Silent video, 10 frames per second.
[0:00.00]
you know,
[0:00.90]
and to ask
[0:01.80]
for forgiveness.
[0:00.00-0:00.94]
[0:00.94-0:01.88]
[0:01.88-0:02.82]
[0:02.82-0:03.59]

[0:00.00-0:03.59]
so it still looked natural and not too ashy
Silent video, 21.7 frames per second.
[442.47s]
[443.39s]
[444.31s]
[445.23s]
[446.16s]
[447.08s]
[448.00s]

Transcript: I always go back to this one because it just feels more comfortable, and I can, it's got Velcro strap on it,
------
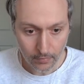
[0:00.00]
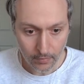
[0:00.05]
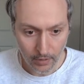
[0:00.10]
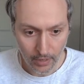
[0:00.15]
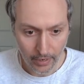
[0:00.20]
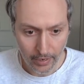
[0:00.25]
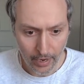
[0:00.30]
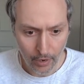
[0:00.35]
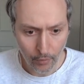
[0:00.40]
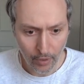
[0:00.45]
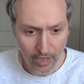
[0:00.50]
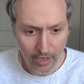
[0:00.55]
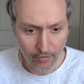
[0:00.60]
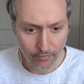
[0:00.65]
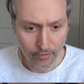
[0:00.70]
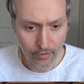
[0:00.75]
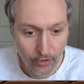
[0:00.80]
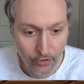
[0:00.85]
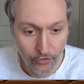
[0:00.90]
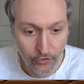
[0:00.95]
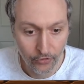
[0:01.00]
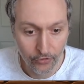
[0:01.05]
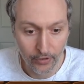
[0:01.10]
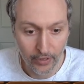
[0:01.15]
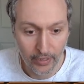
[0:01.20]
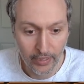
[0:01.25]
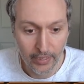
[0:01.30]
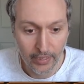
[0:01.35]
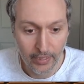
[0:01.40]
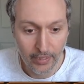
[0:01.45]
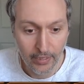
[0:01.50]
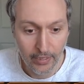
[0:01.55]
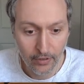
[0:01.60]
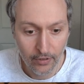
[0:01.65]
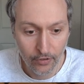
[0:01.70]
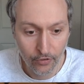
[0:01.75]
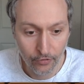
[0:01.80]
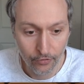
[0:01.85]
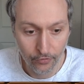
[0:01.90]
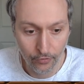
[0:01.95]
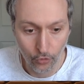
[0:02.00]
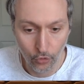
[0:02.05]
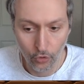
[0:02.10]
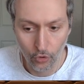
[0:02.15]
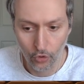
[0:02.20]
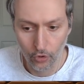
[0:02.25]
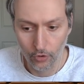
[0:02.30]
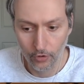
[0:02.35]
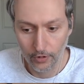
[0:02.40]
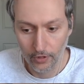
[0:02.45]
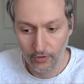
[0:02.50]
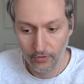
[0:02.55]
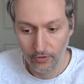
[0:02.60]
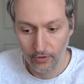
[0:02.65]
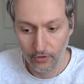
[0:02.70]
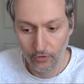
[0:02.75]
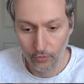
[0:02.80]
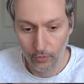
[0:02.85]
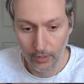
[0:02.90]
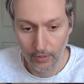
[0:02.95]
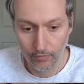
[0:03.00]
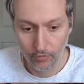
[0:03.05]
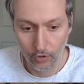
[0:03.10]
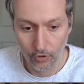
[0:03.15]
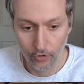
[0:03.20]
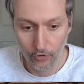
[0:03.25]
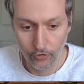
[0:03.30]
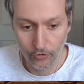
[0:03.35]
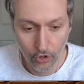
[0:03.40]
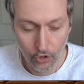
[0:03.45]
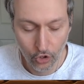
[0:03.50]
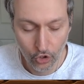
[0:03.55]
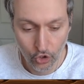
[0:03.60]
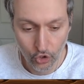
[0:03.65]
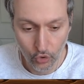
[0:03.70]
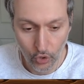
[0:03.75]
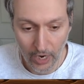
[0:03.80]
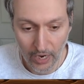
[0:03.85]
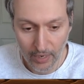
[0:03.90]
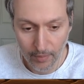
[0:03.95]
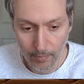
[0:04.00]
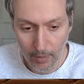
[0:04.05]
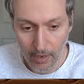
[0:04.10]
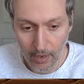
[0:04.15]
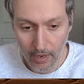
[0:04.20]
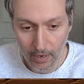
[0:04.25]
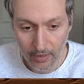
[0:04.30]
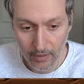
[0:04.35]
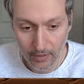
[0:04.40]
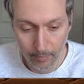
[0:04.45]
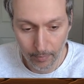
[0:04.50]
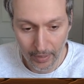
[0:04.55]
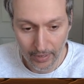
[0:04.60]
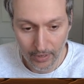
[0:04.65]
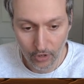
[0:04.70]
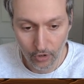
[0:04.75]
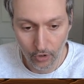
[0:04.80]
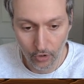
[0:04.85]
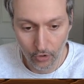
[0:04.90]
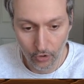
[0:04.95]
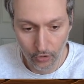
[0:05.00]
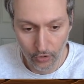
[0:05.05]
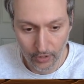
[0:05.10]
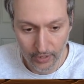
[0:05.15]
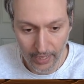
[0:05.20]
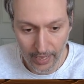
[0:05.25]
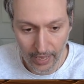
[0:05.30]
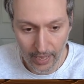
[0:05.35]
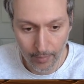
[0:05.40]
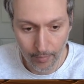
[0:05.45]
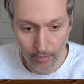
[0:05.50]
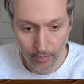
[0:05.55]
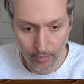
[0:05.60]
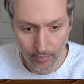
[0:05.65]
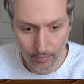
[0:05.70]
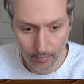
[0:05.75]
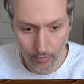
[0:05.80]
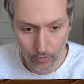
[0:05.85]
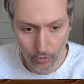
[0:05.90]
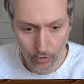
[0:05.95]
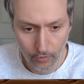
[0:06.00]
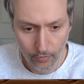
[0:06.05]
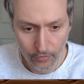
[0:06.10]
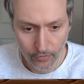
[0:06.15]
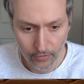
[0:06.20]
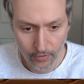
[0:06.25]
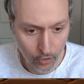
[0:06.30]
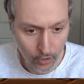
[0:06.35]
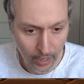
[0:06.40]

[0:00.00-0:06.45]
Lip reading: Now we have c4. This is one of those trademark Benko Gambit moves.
------
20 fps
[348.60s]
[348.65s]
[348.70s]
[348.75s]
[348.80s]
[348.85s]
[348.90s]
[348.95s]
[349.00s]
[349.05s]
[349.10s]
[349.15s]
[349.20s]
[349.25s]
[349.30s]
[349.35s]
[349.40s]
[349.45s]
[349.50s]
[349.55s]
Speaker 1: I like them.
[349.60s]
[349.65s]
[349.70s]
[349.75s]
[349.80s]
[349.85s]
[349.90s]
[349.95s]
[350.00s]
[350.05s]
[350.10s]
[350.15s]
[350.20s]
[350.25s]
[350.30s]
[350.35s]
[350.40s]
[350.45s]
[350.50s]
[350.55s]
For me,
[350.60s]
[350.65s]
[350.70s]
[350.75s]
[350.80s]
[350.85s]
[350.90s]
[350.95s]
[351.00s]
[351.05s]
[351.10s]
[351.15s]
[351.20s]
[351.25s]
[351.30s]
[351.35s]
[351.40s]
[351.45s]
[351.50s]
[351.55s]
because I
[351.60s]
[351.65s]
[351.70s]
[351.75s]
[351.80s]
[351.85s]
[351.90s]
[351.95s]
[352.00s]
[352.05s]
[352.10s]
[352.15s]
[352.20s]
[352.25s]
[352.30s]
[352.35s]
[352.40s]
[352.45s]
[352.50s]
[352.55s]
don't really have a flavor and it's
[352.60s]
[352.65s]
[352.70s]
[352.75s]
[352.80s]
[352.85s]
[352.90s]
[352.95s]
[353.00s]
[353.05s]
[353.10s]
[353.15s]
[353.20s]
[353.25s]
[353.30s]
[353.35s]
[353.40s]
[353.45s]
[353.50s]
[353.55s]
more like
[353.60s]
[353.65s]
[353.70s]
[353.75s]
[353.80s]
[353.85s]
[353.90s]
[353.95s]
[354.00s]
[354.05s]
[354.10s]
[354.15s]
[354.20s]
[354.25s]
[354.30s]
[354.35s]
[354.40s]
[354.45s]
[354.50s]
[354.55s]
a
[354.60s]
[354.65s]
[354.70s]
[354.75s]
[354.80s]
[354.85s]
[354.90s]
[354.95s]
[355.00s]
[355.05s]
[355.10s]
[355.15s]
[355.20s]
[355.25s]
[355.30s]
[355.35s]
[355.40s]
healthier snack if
------
* [Work order] Every line of the entries above that contains the word "Silent" must be tallied, and the number alone reported.

* [Answer to this task] 2